The diagram below displays my home network and how I installed the gWifi system. The FIOS router is still my primary firewall and gateway to the internet, everything ultimately connects behind this device. I have a few devices that connect directly to the FIOS network and a 1Gb run that goes between floors that feeds the primary gWifi router from the FIOS router. The only device I have currently hard wired to the gWifi network is my media server (Plex/ NAS). This gives me 1Gb wired end to end from my PC to my NAS downstairs. All other devices like my PS4, Smart TVs, kid and Chromecast devices connect via wifi. The gWifi devices are depicted as G1, G2 and G3 below.

You’ll notice that the G1 router depicted above, has two IP addresses, 192.168.1.22 on the WAN side and 192.168.86.1 on the LAN side. The .22 address was assigned via DHCP from the FIOS router which I reserved so the G1 device will always receive this IP. This is important as we will configure an upstream static routing rule later that will point to this address, so we need it to not change.
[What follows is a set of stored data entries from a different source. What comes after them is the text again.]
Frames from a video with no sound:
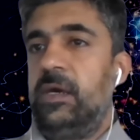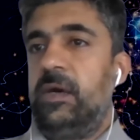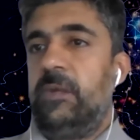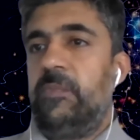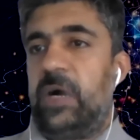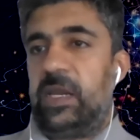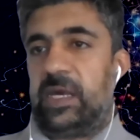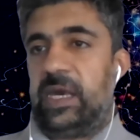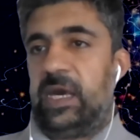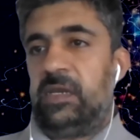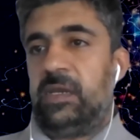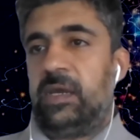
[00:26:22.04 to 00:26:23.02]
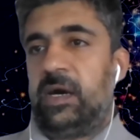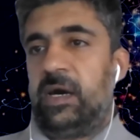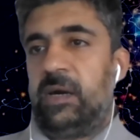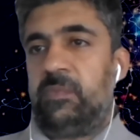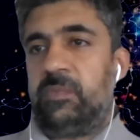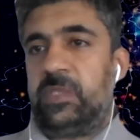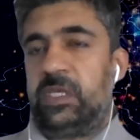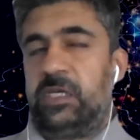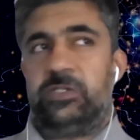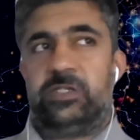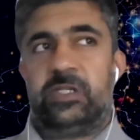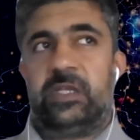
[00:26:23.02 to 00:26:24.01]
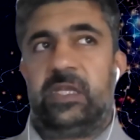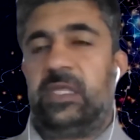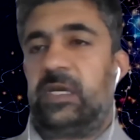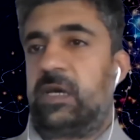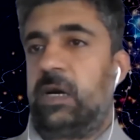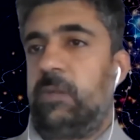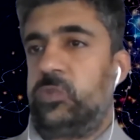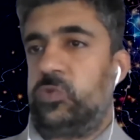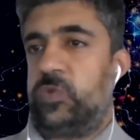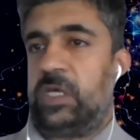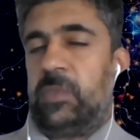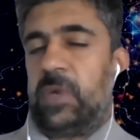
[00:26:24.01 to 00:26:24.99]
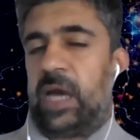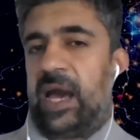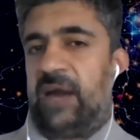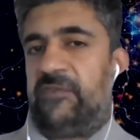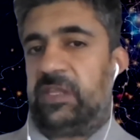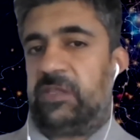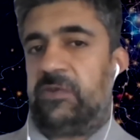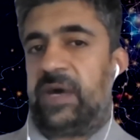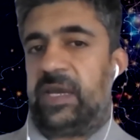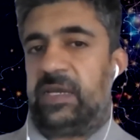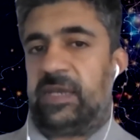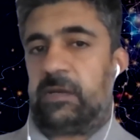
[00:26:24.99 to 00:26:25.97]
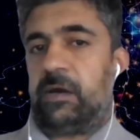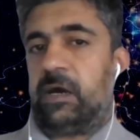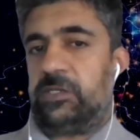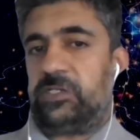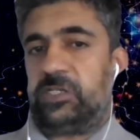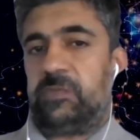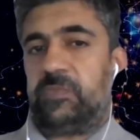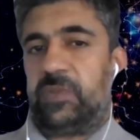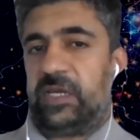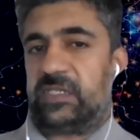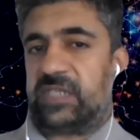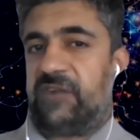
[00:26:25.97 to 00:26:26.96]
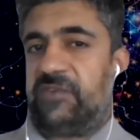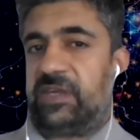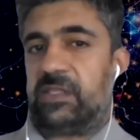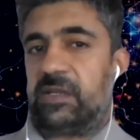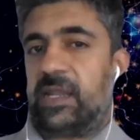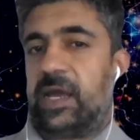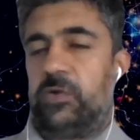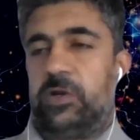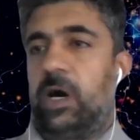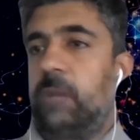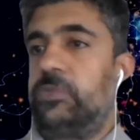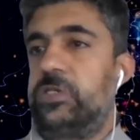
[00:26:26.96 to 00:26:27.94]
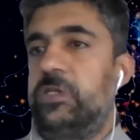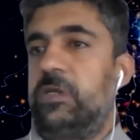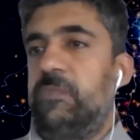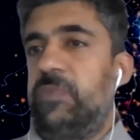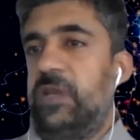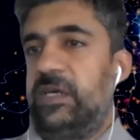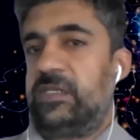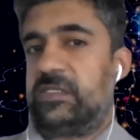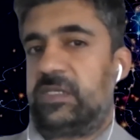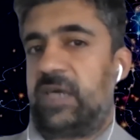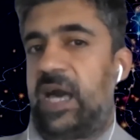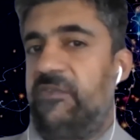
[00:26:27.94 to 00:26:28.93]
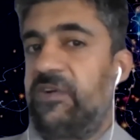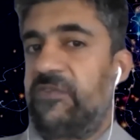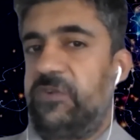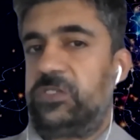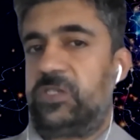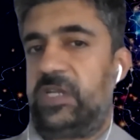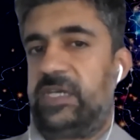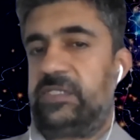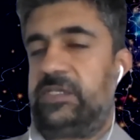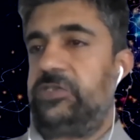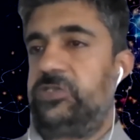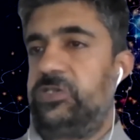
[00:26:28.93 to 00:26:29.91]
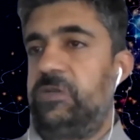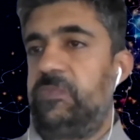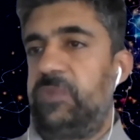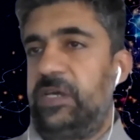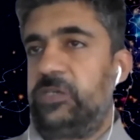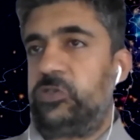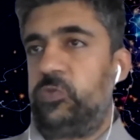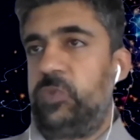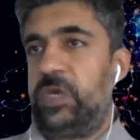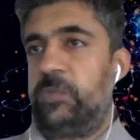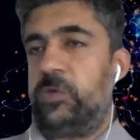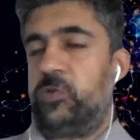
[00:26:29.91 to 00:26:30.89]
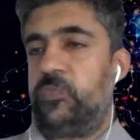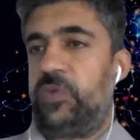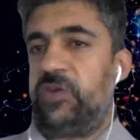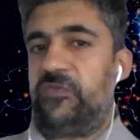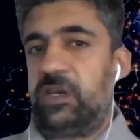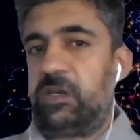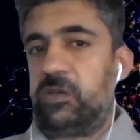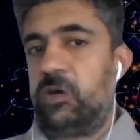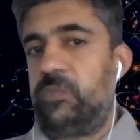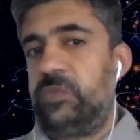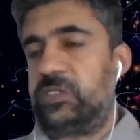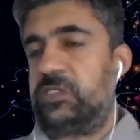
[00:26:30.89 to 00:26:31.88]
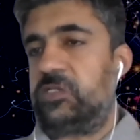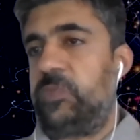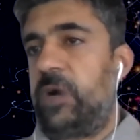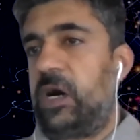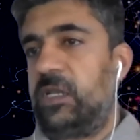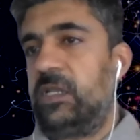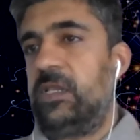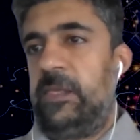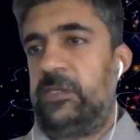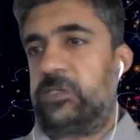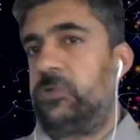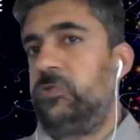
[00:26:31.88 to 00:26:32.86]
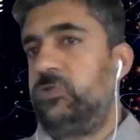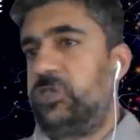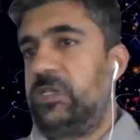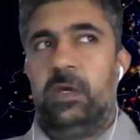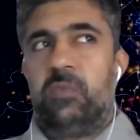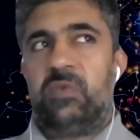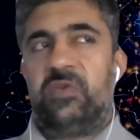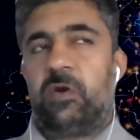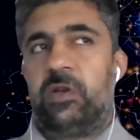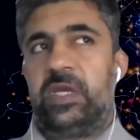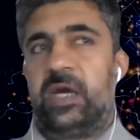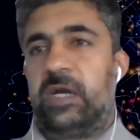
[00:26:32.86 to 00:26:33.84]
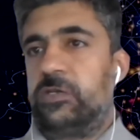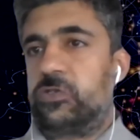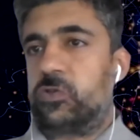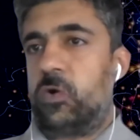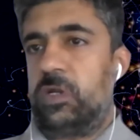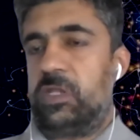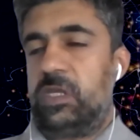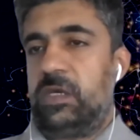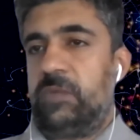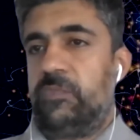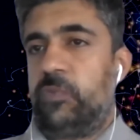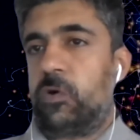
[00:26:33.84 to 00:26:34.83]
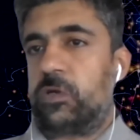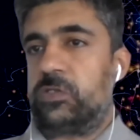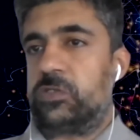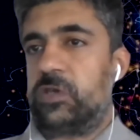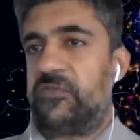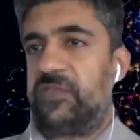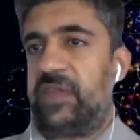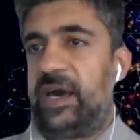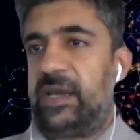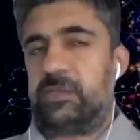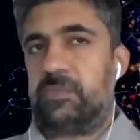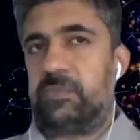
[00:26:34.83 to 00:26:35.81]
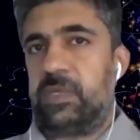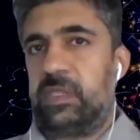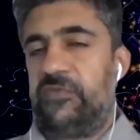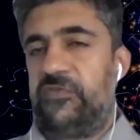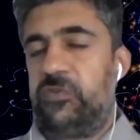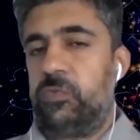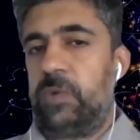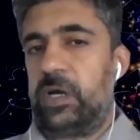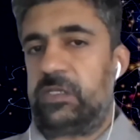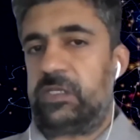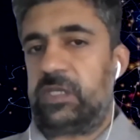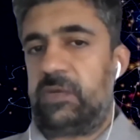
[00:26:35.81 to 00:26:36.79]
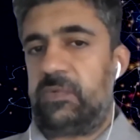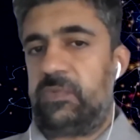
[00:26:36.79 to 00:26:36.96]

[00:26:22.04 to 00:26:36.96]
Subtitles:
But again, the agility that comes with having the right technology in place, having cloud adoption in place, having virtualization in place to be able to pivot your business model is crucial. We've already underscored the importance of that in the few months that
The gWifi routers will assign all IPs to all clients they service directly, wired or wireless. The G2 and G3 routers simply serve as extensions of G1 and will serve any clients that connect via proximity. By default, any device attached to the FIOS network (192.168.1.0) will have no knowledge of the .86 network, nor how to get to anything that lives there. So we have to tell the FIOS router how to find the .86 network, if I ever want my PC to connect to file shares hosted my my NAS, for example.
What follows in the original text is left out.